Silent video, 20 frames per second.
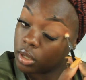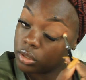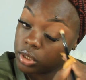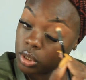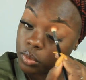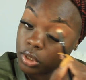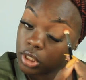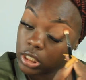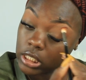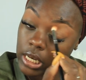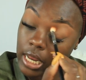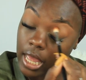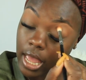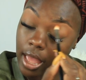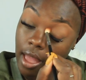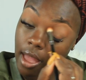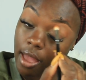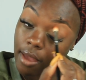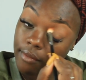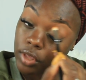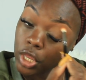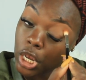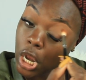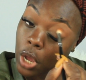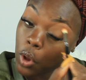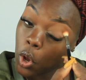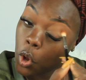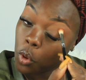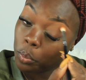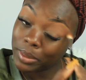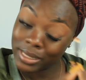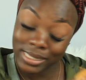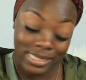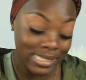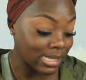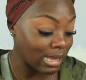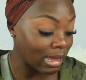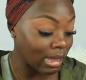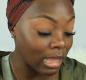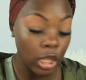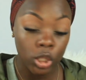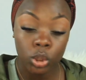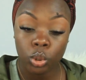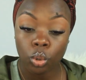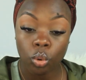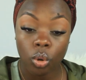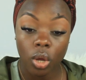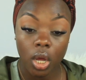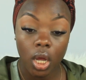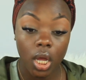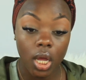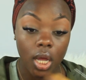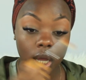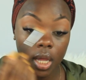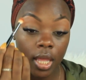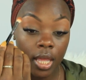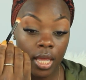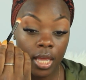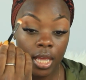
So we're just going to have, you know, open dialogue,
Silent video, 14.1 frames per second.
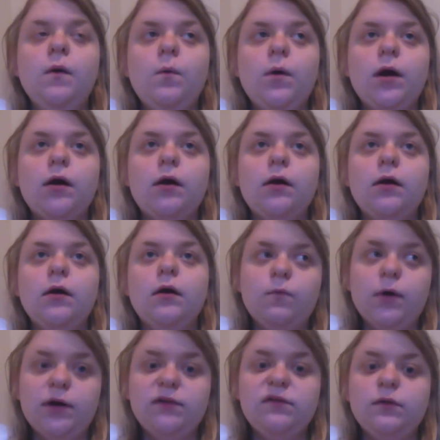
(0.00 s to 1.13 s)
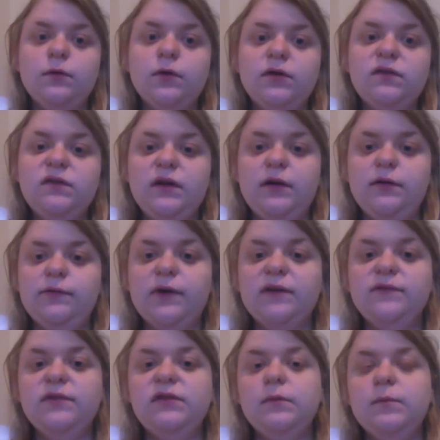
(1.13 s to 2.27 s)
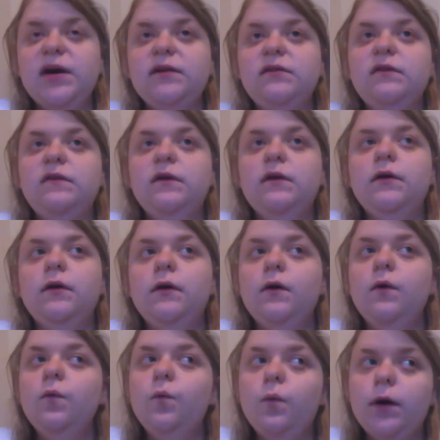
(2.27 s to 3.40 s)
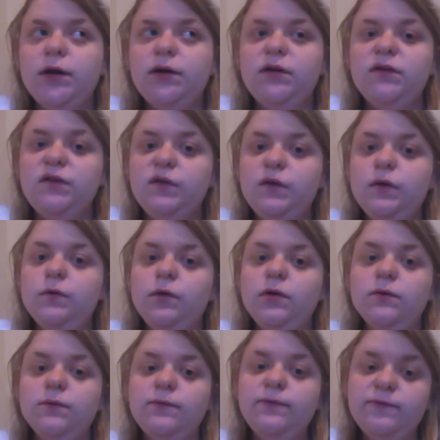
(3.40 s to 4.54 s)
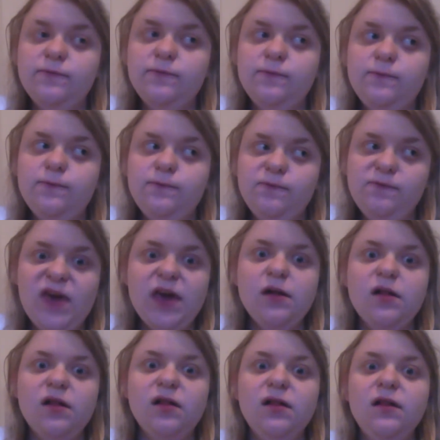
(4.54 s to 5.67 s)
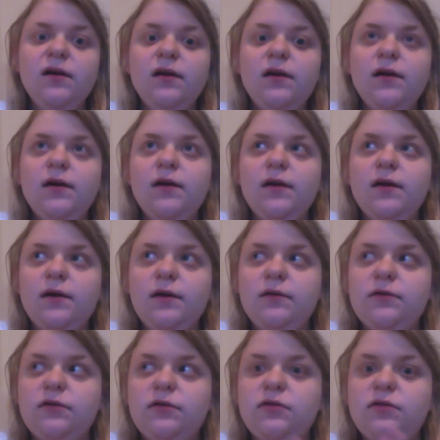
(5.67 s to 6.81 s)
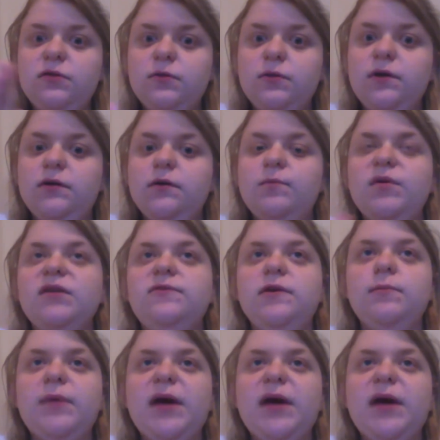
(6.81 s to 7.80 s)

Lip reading: where 1 is the worst and a 5 is the best. 1 and a 2 you fail. A 3 or above you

☆ ☆ ☆ ☆ ☆ ☆ ☆

* **Task item**
Set down every entry above verbatim, without pictures.

* **Written solution**
Silent video, 20 frames per second.
So we're just going to have, you know, open dialogue,
Silent video, 14.1 frames per second.
(0.00 s to 1.13 s)
(1.13 s to 2.27 s)
(2.27 s to 3.40 s)
(3.40 s to 4.54 s)
(4.54 s to 5.67 s)
(5.67 s to 6.81 s)
(6.81 s to 7.80 s)

Lip reading: where 1 is the worst and a 5 is the best. 1 and a 2 you fail. A 3 or above you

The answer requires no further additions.